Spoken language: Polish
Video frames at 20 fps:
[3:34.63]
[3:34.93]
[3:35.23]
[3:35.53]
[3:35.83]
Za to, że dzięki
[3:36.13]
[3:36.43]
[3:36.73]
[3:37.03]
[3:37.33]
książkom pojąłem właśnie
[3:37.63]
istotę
******
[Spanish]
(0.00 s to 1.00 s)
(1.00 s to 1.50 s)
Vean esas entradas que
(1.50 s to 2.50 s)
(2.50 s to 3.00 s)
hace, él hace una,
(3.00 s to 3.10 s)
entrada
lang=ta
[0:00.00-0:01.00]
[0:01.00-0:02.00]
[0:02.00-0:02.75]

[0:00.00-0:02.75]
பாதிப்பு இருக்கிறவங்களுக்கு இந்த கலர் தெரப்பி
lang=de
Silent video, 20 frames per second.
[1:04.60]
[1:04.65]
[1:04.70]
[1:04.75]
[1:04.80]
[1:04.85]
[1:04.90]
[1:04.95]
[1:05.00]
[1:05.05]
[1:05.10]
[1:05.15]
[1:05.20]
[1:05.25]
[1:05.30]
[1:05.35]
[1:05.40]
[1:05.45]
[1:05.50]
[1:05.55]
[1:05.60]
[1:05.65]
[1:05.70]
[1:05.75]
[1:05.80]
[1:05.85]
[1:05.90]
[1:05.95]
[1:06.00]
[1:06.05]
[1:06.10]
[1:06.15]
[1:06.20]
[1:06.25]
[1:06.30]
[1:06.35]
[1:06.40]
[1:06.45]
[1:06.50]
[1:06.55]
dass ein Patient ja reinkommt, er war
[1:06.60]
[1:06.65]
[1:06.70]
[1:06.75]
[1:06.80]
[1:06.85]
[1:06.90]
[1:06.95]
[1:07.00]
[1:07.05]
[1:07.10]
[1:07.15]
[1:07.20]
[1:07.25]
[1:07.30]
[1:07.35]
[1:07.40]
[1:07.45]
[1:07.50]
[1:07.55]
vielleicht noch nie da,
******
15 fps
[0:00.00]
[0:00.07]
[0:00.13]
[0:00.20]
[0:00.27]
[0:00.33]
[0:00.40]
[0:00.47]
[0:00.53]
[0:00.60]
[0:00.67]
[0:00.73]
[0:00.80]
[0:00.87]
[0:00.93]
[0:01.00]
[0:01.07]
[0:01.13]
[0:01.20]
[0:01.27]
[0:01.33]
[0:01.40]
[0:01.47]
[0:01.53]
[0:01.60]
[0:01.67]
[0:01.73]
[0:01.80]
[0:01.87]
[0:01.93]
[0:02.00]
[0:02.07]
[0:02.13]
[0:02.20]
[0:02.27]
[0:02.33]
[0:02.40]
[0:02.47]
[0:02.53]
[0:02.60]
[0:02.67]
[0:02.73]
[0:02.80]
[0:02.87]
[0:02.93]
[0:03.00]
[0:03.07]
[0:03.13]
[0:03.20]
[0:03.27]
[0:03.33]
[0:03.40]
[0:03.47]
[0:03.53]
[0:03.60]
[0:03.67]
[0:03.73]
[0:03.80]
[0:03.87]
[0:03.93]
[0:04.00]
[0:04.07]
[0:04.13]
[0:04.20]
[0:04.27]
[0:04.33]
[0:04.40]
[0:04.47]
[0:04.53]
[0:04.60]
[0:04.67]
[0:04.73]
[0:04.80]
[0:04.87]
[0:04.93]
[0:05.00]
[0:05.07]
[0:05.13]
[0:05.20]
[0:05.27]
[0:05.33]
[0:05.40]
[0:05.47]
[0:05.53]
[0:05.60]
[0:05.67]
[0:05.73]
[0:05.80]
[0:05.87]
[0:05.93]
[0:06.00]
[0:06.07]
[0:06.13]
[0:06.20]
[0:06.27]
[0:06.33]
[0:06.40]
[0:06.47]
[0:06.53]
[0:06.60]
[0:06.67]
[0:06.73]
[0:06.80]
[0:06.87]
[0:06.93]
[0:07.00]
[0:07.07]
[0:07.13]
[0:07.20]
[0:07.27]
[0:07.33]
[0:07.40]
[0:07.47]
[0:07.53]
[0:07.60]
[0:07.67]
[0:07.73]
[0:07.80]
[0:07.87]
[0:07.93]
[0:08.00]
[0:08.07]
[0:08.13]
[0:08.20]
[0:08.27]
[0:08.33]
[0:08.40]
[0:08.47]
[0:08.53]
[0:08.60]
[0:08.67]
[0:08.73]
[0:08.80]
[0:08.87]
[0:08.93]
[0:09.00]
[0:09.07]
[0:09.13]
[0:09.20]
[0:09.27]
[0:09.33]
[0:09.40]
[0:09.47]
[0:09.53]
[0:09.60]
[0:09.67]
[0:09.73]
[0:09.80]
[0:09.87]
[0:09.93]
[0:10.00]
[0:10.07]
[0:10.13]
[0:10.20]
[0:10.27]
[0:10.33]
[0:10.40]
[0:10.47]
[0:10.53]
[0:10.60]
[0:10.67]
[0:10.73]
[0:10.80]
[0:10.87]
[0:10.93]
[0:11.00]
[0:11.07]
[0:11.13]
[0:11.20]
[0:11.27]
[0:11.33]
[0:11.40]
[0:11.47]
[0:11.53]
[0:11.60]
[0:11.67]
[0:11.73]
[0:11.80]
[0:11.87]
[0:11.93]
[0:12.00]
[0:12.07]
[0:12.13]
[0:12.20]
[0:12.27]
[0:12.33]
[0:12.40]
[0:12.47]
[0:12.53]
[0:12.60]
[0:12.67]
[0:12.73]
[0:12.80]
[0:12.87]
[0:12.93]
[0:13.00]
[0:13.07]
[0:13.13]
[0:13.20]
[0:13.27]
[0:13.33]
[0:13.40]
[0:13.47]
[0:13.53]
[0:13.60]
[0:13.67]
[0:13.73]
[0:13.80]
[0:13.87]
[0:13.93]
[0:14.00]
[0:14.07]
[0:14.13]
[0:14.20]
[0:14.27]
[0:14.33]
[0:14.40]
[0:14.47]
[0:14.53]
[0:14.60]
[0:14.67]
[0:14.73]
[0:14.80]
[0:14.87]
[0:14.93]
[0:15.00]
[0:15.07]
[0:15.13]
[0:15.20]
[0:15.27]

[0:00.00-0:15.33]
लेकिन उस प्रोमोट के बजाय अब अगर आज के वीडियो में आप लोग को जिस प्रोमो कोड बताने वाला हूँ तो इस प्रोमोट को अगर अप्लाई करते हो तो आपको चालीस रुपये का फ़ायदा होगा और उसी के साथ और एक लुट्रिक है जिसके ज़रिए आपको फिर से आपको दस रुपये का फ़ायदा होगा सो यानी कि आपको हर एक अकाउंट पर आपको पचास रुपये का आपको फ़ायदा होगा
******
Across the listing above, state how many lines include the word "frames", with nothing but the number in reply.

## Result below
2